Real cost of violence on screen

One image shows a tiny, vulnerable baby moments after it was rescued from the Beslan school siege in which 331 people died. The other shows a dog lying on a carpet, starved to death. Ask a teenager which is the most shocking of the two and they will tell you it is the dead dog. So desensitised to images of violence are adolescents that they find animal cruelty more distressing than human suffering, according to university researchers. Images depicting violence against humans are commonplace and delivered to children every day by the internet, television and computer games. Gore and human suffering fail to shock, but animal cruelty does.
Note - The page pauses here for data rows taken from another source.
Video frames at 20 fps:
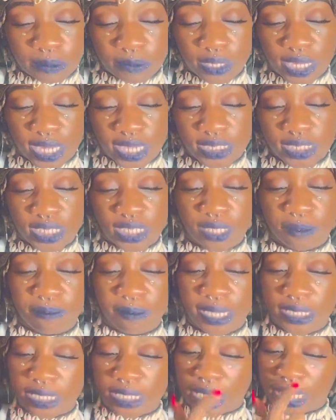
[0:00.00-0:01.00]
Some of you guys could have
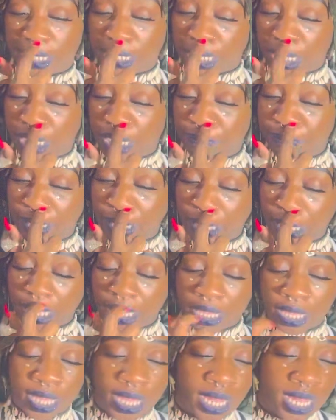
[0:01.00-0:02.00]
met the love
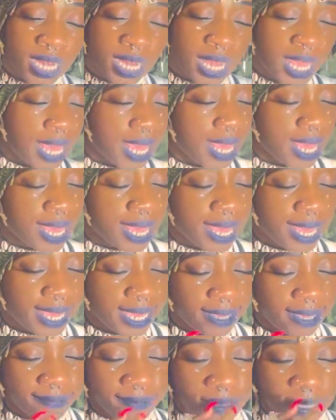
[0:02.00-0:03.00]
of your life.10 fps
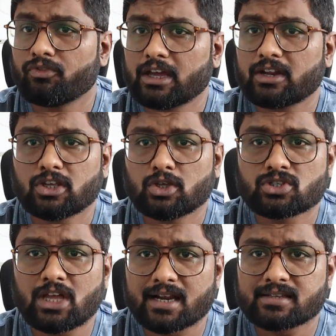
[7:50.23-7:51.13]
where we
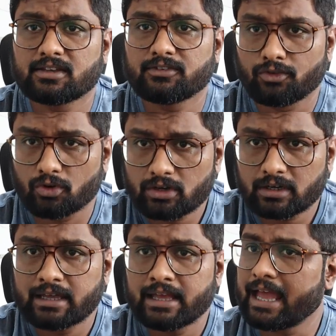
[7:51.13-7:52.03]
use R C four
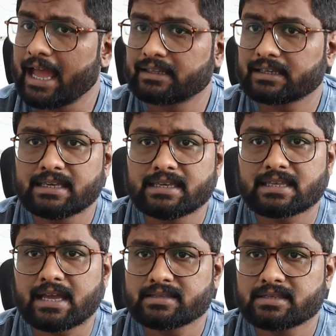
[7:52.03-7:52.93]
and the key
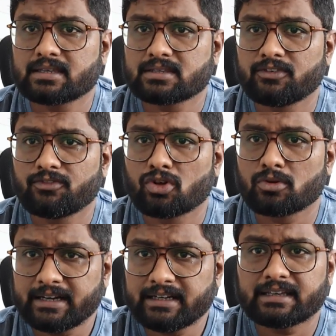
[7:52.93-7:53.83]
size is sixty-four
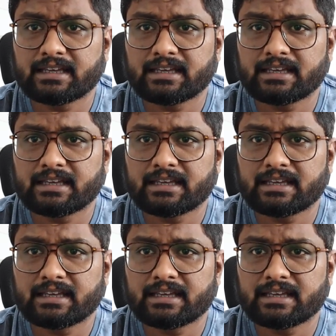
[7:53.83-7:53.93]
bit,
Lesley Murphy, a lecturer at Robert Gordon University in Aberdeen, has been investigating the effects still images in the media have on teenagers for her PhD. She has discovered that teenagers are not easily shocked, and often have a neutral reaction to pictures of extreme violence or suffering. Her findings confirm what has long been suspected – that exposure to violent imagery does deeply affect the young. More than 500 pupils from eight schools in Aberdeenshire took part in her study, which involved looking at 20 images from daily newspapers. After viewing the pictures the children, who were all aged between 12 and 18, filled in questionnaires detailing their emotional responses to each image. "It would appear that graphic or sensational imagery designed for shock impact such as depictions of dead bodies, body parts, injuries, blood and violence do not have much effect," she said. "While the pupils often registered the obvious sadness or anger, it was just as likely the pictures provoked boredom and lack of interest." One of the strongest reactions was provoked by a photograph of a dead dog which featured on a poster campaign produced by the Scottish Society for the Prevention of Cruelty to Animals. Most of the teenagers found the image distressing and disturbing, much more so than pictures of human suffering. Ms Murphy said: "I think this has to do with their age, and the relationship adolescents have with vulnerable animals and pets. "If a group of mothers had been shown the images, they would have been far more shocked by depictions of cruelty to children than animals and I think the Beslan picture would have had a bigger impact."

Ms Murphy said that although the graphic images on the whole failed to shock the adolescents, it did not follow that they lacked empathy or understanding. She said: "They really do care about what is happening in the world, and they care about the events such as the tsunami and the Iraq conflict, but the images just don't shock them. "One of the typical responses to the images was that they didn't show anything they hadn't seen before. "It came across very strongly that these children have become desensitised through constant exposure to images of death and violence. Many of them said they can still be saddened by images, but are not shocked. Television, the internet, and even computer games have played a part in the desensitising of young people."

After analysing the results, Ms Murphy found that age, gender, educational ability and ethnicity appeared to have little effect on the responses of the adolescents. The only significant variable which appeared to impact the data was the positive or negative language of the teacher who brought the adolescents to the exhibitions. While the study suggests that exposure to graphic material inures children to depictions of violence, it has also been claimed that it can, in extreme cases, affect their behaviour.

In a paper published in the Lancet last year, researchers from the University of Birmingham claimed that violent images on television and computer games can increase aggressive behaviour among children. Earlier this year Thomas Waddell, the teenager from Glasgow who raped and killed a young mother, claimed he had a dangerous fixation with violent computer games which had affected his grip on reality. One study has shown that a quarter of young murderers in the UK had spent hours every day playing violent computer games and another conducted by the London School of Economics found there was a link between computer games and violence in younger people. In recent years police officers, psychiatrists and lawyers have noticed an increase in the number of young offenders who have claimed their behaviour was influenced by violent computer games.